Wednesday, November 17, 2010

I have made myself the fool....AGAIN!

Massive migrane today.Still battling this flu and getting no where.Tired of the cold sweats,phlegm,ears popping in and out and my voice cracking like a boy going through puberty.
Also on my current "hell" list my hair keeps falling out due to stress.
It might be harder to get "Al's" attention if I am bald.Still hurt and angry that he thought he had to lie and hide from me.Of course I want to slap him and shout at him frantically.
That would be a beautiful moment for him to grab my face,look at me firmly,and kiss me to make me shut up.
My weird fantasy is ...well...not usually what one does after being slapped!
When I push my current hurt aside,I know I really do not weant to slap him...maybe I should kick him instead!...no ....I dont want to hurt him at all.Eventhough he made my trust level go wayyyyyyyyy down.He was the only human I trusted.I could tell him anything,and to think that he could not even tell me a simple thing like "I have some extra work to catch up on,so I will be busy all next week.I dont really have time to talk".
I would have acted playfully upset for a moment...but the moment would pass and I would have delt with it.
Look it Al, you did not have to say you would not be at work...I thought you were going off to "play war" for a week.Although you never said you were.You did say that you couldnt tell me what you were doing.I respect that...but you led me to believe if I tryed to call you at work you would not be there.

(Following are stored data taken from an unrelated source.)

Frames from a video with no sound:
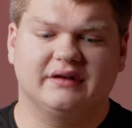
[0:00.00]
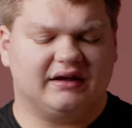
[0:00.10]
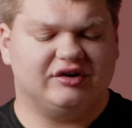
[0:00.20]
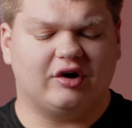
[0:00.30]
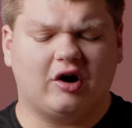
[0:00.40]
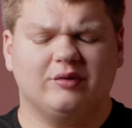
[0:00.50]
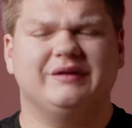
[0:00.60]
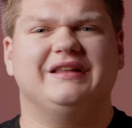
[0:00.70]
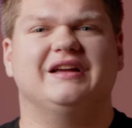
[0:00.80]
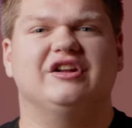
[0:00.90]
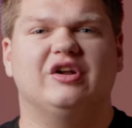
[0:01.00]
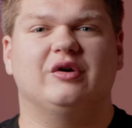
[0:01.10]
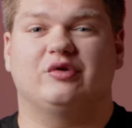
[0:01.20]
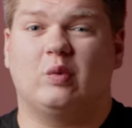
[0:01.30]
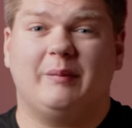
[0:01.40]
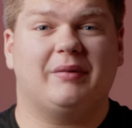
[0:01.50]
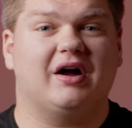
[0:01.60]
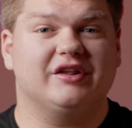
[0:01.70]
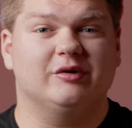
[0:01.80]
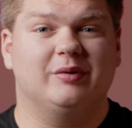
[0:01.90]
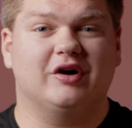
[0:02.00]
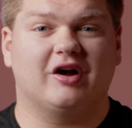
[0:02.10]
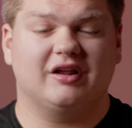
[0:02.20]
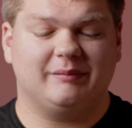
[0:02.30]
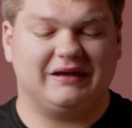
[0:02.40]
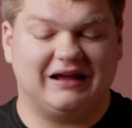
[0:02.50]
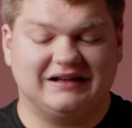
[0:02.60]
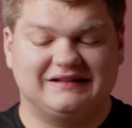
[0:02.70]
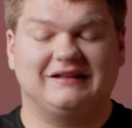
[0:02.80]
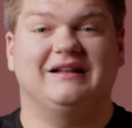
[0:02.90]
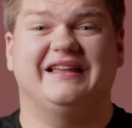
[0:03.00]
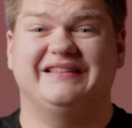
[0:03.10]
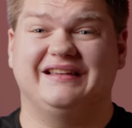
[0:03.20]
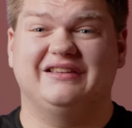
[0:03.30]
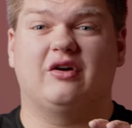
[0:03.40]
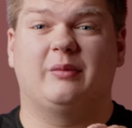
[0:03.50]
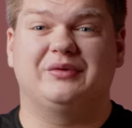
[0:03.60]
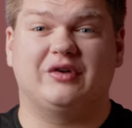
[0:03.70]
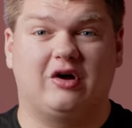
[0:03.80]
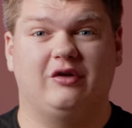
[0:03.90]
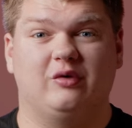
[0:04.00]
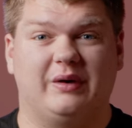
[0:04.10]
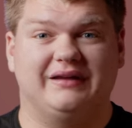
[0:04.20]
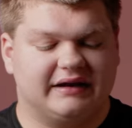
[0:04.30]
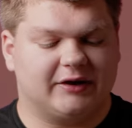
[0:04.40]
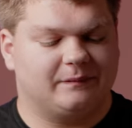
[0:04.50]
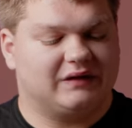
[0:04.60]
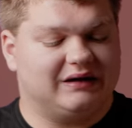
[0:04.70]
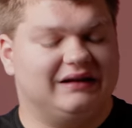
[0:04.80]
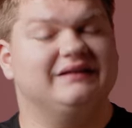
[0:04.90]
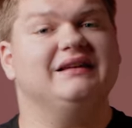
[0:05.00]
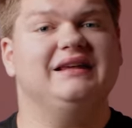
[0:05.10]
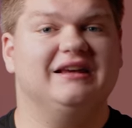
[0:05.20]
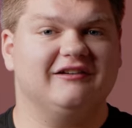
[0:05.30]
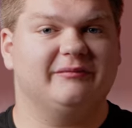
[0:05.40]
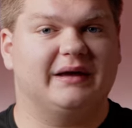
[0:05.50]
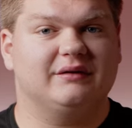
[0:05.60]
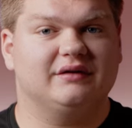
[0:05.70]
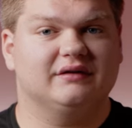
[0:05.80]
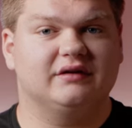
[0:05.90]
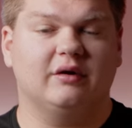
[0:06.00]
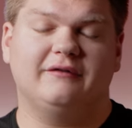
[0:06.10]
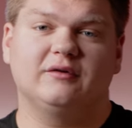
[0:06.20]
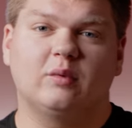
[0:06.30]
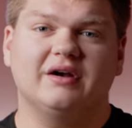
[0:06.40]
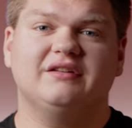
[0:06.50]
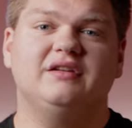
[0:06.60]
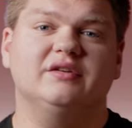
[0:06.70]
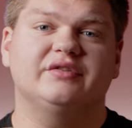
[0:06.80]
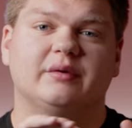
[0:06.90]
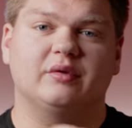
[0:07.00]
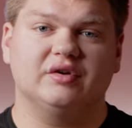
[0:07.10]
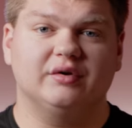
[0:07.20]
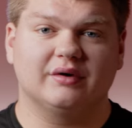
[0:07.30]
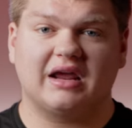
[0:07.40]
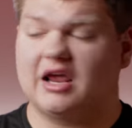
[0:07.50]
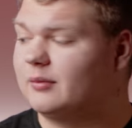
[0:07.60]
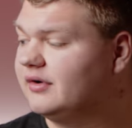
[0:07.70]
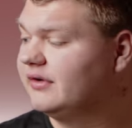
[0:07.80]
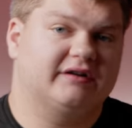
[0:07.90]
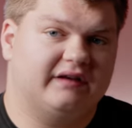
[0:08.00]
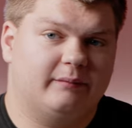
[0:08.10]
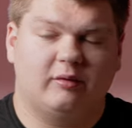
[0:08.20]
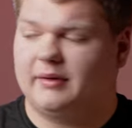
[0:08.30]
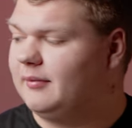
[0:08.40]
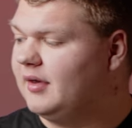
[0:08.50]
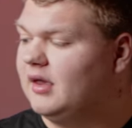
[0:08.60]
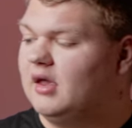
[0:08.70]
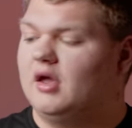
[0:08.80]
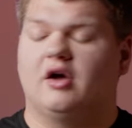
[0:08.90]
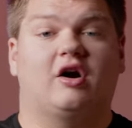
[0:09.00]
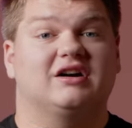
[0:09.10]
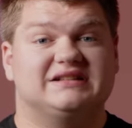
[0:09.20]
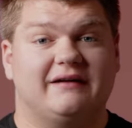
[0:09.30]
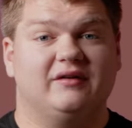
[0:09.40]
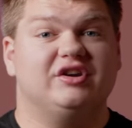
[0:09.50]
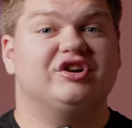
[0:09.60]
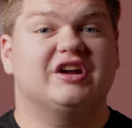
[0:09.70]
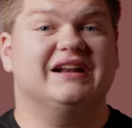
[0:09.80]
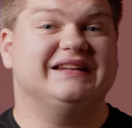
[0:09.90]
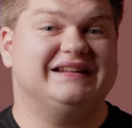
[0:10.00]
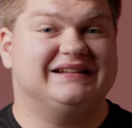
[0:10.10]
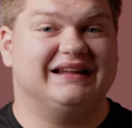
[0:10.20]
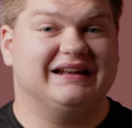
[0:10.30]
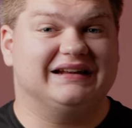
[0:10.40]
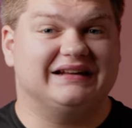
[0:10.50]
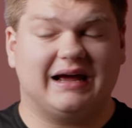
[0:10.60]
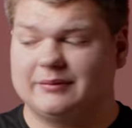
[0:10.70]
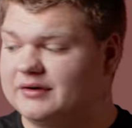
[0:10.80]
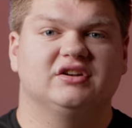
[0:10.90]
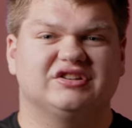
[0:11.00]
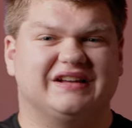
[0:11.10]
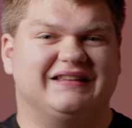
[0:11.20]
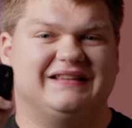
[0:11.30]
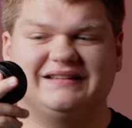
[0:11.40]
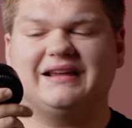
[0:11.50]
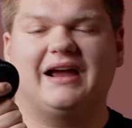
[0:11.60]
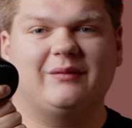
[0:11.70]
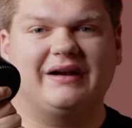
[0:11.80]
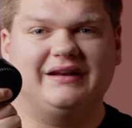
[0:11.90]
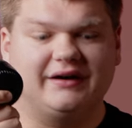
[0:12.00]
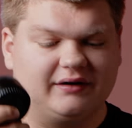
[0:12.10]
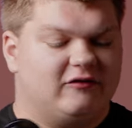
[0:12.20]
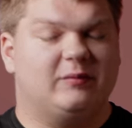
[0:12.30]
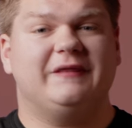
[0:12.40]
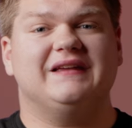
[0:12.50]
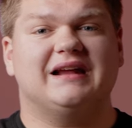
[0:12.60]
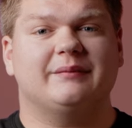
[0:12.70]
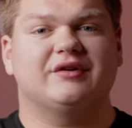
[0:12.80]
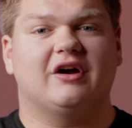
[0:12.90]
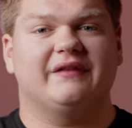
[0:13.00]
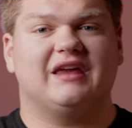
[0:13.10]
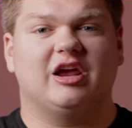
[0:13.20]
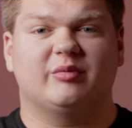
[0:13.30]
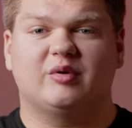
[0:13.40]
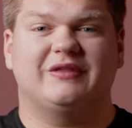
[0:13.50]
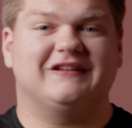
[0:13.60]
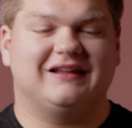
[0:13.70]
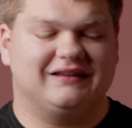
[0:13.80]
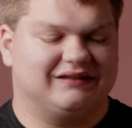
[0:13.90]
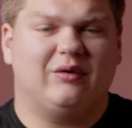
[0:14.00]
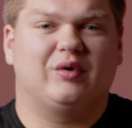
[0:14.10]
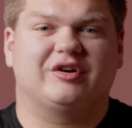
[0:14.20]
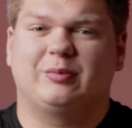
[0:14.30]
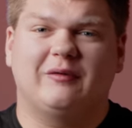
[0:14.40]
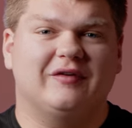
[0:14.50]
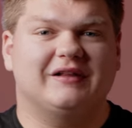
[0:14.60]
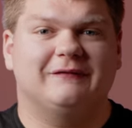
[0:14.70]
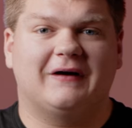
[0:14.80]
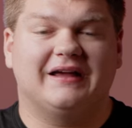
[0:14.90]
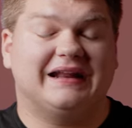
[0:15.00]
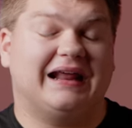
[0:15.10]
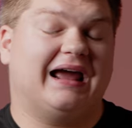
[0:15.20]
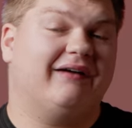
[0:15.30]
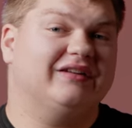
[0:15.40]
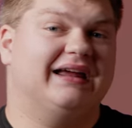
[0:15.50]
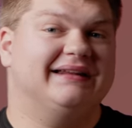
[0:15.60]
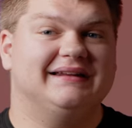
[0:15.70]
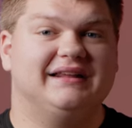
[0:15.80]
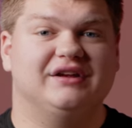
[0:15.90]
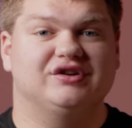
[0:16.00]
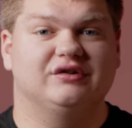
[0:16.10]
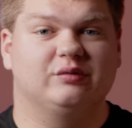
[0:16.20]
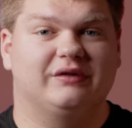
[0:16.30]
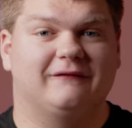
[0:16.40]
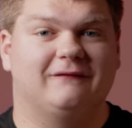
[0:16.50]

and you aren't really gonna notice what body you put on it because the lens is almost all the weight. Now, it is an EF mount, so if you're wanting to use some of the newer cameras, for example, maybe an R7, you're gonna need to get an adapter, just like this guy right here. If you put the adapter on the camera with the lens, it works perfectly fine, and I haven't had any issues with the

Come to think of it....I have called you at work and you have always been in the field.You are there but you are not.
So maybe you left out some important details....but maybe you really did not intend to lie to me at all.
It could be me being overly emotional again.I just wish I knew that you could tell me the truth.That you dont have to hide anything or lie.
I really though we both trusted each other....I feel like a fool again..and I was the one who made myself that fool.You made no promises...but I put you up on a pedestel anyway.We did establish the fact verbally that we always tell each other the truth.That we dont lie to each other.
I suppose we are human.
I am sorry I freaked out Al.I just love you so much and respect you beyond anything.
I want you to feel comfortable with me.